Un câble sous-marin reliera bientôt les Canaries à Tarfaya, renforçant la connectivité entre l’Europe, l’Afrique et l’Amérique. Ce projet stratégique, soutenu par des fonds européens, confirme le rôle du Maroc comme acteur central de l’axe atlantique et réduit à néant les manœuvres du régime militaire algérien et de son appareil séparatiste visant à isoler le Sahara marocain.
Selon les informations rapportées par National Geographic Espagne, un projet d’envergure est sur le point de voir le jour : un câble de fibre optique sous-marin reliera les îles Canaries à la ville marocaine de Tarfaya. Ce lien, invisible à l’œil nu mais décisif pour l’économie numérique, transportera des flux d’informations à une vitesse quasi instantanée, faisant de cette infrastructure un véritable pont lumineux entre trois continents.
L’initiative, portée par la société Canalink, bénéficie déjà d’un financement de 7,5 millions d’euros provenant de fonds européens, avec le soutien institutionnel du Cabildo de Tenerife. Les promoteurs visent également la participation du gouvernement des Canaries et de l’État espagnol afin d’assurer une mise en service rapide et efficace.
Derrière les aspects techniques, ce projet répond à un objectif stratégique clair : diversifier les routes de données, renforcer la résilience des réseaux et créer un nouvel espace d’opportunités pour les échanges numériques transatlantiques.
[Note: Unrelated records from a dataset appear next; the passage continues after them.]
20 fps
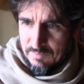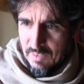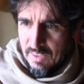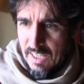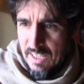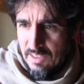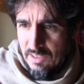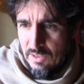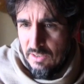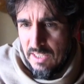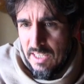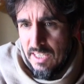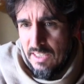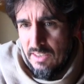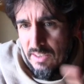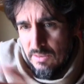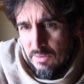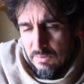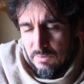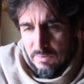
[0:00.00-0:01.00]
Okay, so
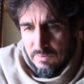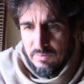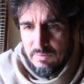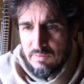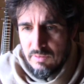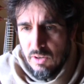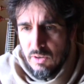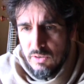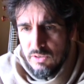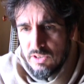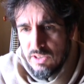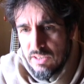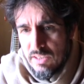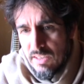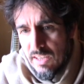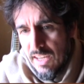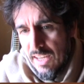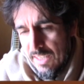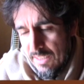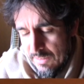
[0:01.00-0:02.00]
each
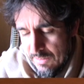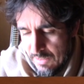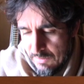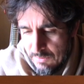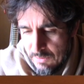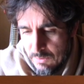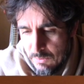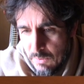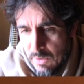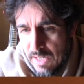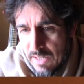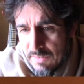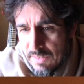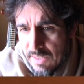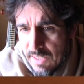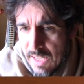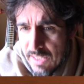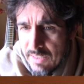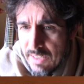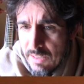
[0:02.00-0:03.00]
ocean has different waves,
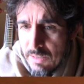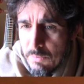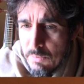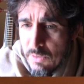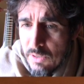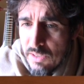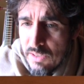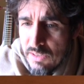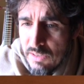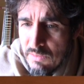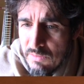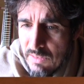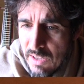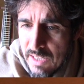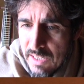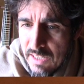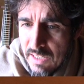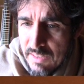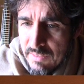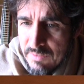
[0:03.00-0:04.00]
and that's how the book is
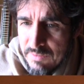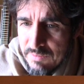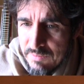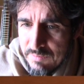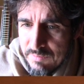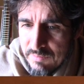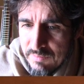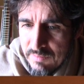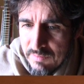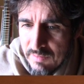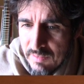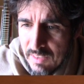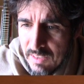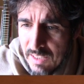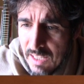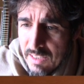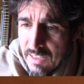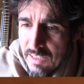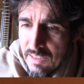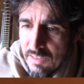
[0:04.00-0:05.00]
divided.
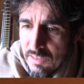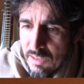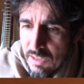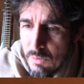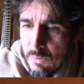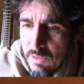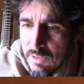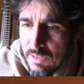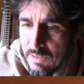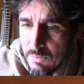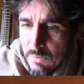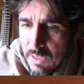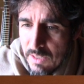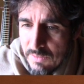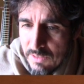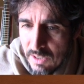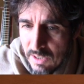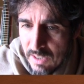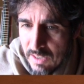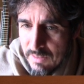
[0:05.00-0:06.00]
Now let's look at what these
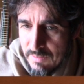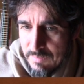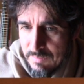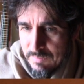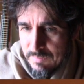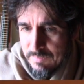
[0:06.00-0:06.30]
waves are.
En choisissant Tarfaya comme point d’ancrage, le Maroc consolide sa façade atlantique et son rôle de passerelle technologique entre l’Europe, l’Afrique et l’Amérique latine, tout en intégrant pleinement le Sahara marocain aux circuits mondiaux de communication.
Sur le plan technique, un câble de ce type est une prouesse d’ingénierie. Il est composé de fibres de verre ultra-fines protégées par plusieurs couches isolantes, blindages métalliques et revêtements spécifiques capables de résister aux pressions abyssales, aux courants marins et aux aléas naturels des fonds océaniques. Sa mise en place demandera une planification méticuleuse et une coopération étroite entre ingénieurs, autorités maritimes et acteurs institutionnels.
Ce corridor numérique représente bien plus qu’un simple progrès technologique : il incarne une réponse directe aux tentatives d’isolement économique et géopolitique orchestrées par Alger à travers le Polisario. En connectant directement les Canaries et le Sahara marocain, il réduit la pertinence des discours séparatistes et intègre la région dans une dynamique d’échanges et de développement partagés.
Le Maroc, qui a déjà investi massivement dans les énergies renouvelables, les infrastructures portuaires et les réseaux de transport dans le Sud, démontre une fois de plus sa capacité à faire du Sahara marocain une plateforme régionale de croissance. Ce projet vient compléter une stratégie nationale de long terme où la technologie et l’innovation sont au cœur de la compétitivité.
Avec cette liaison, Rabat et Madrid ajoutent une dimension concrète à leur coopération atlantique, tout en envoyant un signal clair : l’avenir de la région se construira sur la connectivité, la stabilité et le partenariat, loin des logiques de blocage entretenues par le régime militaire algérien et ses relais séparatistes.